My dad is a true mans man, and has owned a number of grills. Ranging from gas to charcoal. Growing up with him allowed me to see what different types of rubs, spices, brines, etc went into making the best BBQ. Although my dad was a truck driver, and I had a degree in Information Technology I knew that I wanted to do something about grilling and our recipes.  That’s where Barbeque Smoked comes in.

4 Comments

  1. I’ve been taking a hard look at the 700FB and with its ability to sear it seems like a great unit for the price. thanks for the review!

    Reply
    • Thanks for the comment Lou. The 700FB is a great choice, and a is a very solid grill.

      Reply
  2. No one talks about some of the more importa t and unforgotten . How do u get the pellets out of the hopper if you want to change flavor and also what kind of metal is the the bowl that the pellets go into in the grill itself and is there an easy way to keep that area clean without taking the whole grill apart

    Reply
    • Great questions Dave, and I’ve noted suggestions to team about aspects they may consider adding in the reviews like Maintenance, materials, and clean-up.

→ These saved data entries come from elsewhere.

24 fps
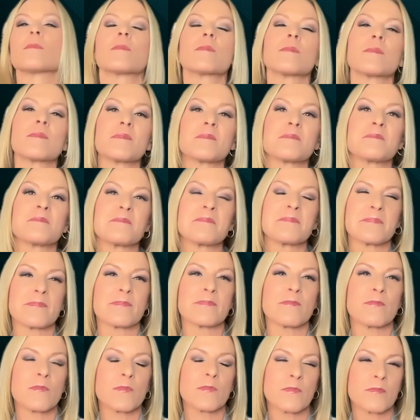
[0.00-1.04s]

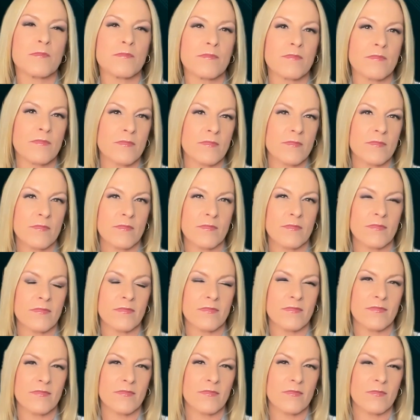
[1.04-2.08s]

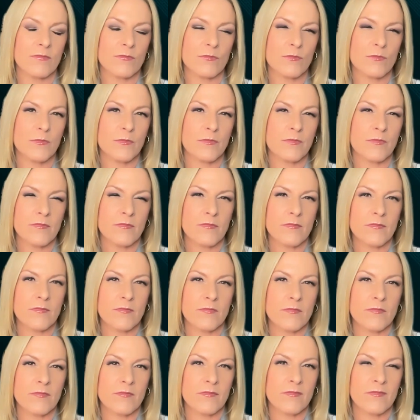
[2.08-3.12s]

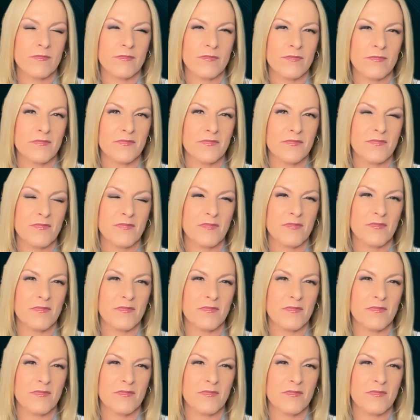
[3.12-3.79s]
(not speaking)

      In terms of changing pellets, this sort of depends on the brand and model you go with. In the newer Pit Boss models, they have a “cleanout chute” where you can unscrew the hopper and allow the pellets to come out. In the Traeger models they have a door and pellets come out that way instead. This is something that brands like Pit Boss and Traeger recognized as being a problem and obviously it is now being implemented. When making your purchasing decision, definitely do your research and ensure the model has an option on the hopper to remove the pellets.

      As far as clean-up goes, in my opinion, it is significantly easier to clean a pellet grill as apposed to like a traditional gas or charcoal option. On the Pit Boss options remove the grill grates, and then use a vacuum and the hose attachment to suck up the pellet dust, and clear the burner. The burner can sometimes get clogged so clearing that with the vacuum works nicely. After that it’s just a matter of grabbing a rag and wiping the grease from the grill.

      Again the style of material used is dependant on brand, but options like the Pit Boss 820 are made specifically of 16 gauge black powder coated steel with porcelain coated cast iron grates.

      Hopefully that answers your questions Dave!